### Required action
Return every entry below word for word and leave out any picture.

### Source material
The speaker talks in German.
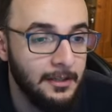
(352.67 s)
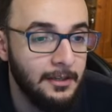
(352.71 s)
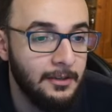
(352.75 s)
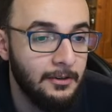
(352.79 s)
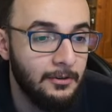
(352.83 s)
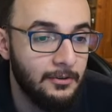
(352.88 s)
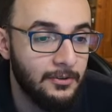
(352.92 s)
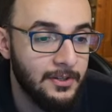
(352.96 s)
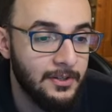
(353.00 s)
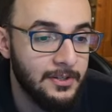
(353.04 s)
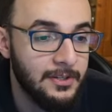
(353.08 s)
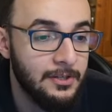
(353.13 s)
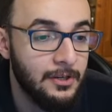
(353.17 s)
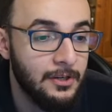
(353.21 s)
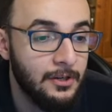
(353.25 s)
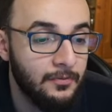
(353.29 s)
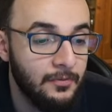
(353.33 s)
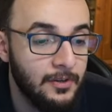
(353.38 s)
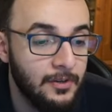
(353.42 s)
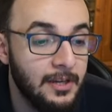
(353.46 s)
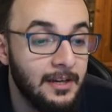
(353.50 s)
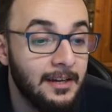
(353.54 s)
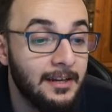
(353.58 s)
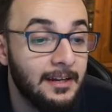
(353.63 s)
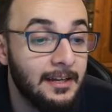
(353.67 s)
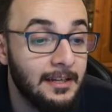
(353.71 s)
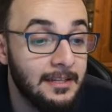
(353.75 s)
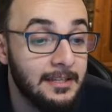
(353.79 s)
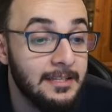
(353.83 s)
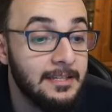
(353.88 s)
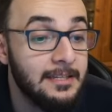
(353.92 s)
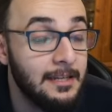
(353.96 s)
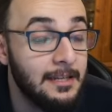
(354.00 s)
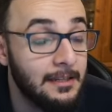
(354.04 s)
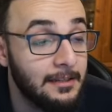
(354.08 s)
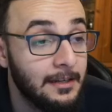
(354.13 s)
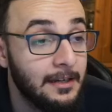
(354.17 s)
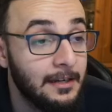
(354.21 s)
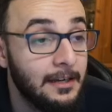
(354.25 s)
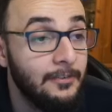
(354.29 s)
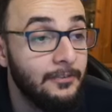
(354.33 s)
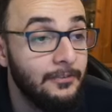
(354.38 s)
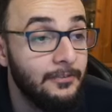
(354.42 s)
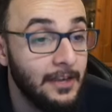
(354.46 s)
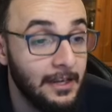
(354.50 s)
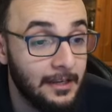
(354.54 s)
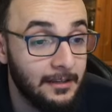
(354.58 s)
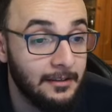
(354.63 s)
Und das ist auch wieder ein ganz netter
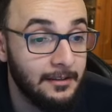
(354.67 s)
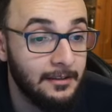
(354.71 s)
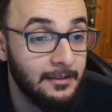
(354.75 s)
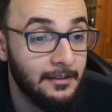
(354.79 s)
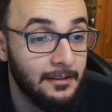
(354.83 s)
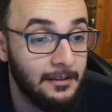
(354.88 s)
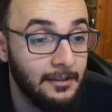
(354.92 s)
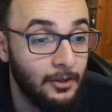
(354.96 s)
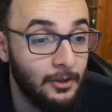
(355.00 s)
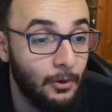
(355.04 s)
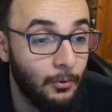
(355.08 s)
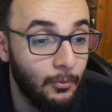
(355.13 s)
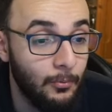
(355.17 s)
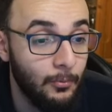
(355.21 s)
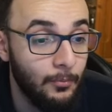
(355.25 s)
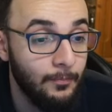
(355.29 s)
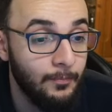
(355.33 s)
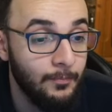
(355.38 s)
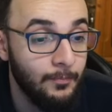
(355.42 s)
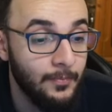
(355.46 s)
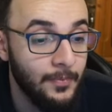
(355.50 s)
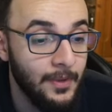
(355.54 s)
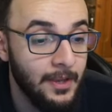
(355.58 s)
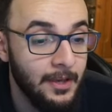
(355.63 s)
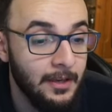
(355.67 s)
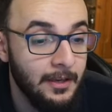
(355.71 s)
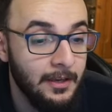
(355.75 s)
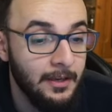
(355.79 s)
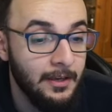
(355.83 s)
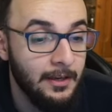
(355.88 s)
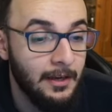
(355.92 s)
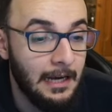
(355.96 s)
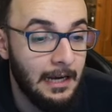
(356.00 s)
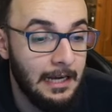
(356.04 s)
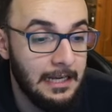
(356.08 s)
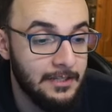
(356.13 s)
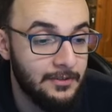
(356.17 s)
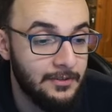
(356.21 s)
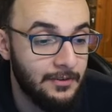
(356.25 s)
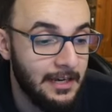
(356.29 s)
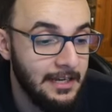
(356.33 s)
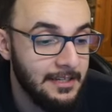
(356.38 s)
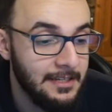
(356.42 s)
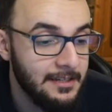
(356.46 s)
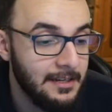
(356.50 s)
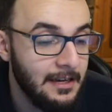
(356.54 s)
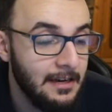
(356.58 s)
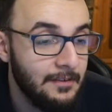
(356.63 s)
Effekt. Yo. Also,
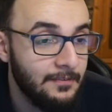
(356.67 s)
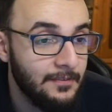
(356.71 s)
S-Kraft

### Answer to the problem
The speaker talks in German.
(352.67 s)
(352.71 s)
(352.75 s)
(352.79 s)
(352.83 s)
(352.88 s)
(352.92 s)
(352.96 s)
(353.00 s)
(353.04 s)
(353.08 s)
(353.13 s)
(353.17 s)
(353.21 s)
(353.25 s)
(353.29 s)
(353.33 s)
(353.38 s)
(353.42 s)
(353.46 s)
(353.50 s)
(353.54 s)
(353.58 s)
(353.63 s)
(353.67 s)
(353.71 s)
(353.75 s)
(353.79 s)
(353.83 s)
(353.88 s)
(353.92 s)
(353.96 s)
(354.00 s)
(354.04 s)
(354.08 s)
(354.13 s)
(354.17 s)
(354.21 s)
(354.25 s)
(354.29 s)
(354.33 s)
(354.38 s)
(354.42 s)
(354.46 s)
(354.50 s)
(354.54 s)
(354.58 s)
(354.63 s)
Und das ist auch wieder ein ganz netter
(354.67 s)
(354.71 s)
(354.75 s)
(354.79 s)
(354.83 s)
(354.88 s)
(354.92 s)
(354.96 s)
(355.00 s)
(355.04 s)
(355.08 s)
(355.13 s)
(355.17 s)
(355.21 s)
(355.25 s)
(355.29 s)
(355.33 s)
(355.38 s)
(355.42 s)
(355.46 s)
(355.50 s)
(355.54 s)
(355.58 s)
(355.63 s)
(355.67 s)
(355.71 s)
(355.75 s)
(355.79 s)
(355.83 s)
(355.88 s)
(355.92 s)
(355.96 s)
(356.00 s)
(356.04 s)
(356.08 s)
(356.13 s)
(356.17 s)
(356.21 s)
(356.25 s)
(356.29 s)
(356.33 s)
(356.38 s)
(356.42 s)
(356.46 s)
(356.50 s)
(356.54 s)
(356.58 s)
(356.63 s)
Effekt. Yo. Also,
(356.67 s)
(356.71 s)
S-Kraft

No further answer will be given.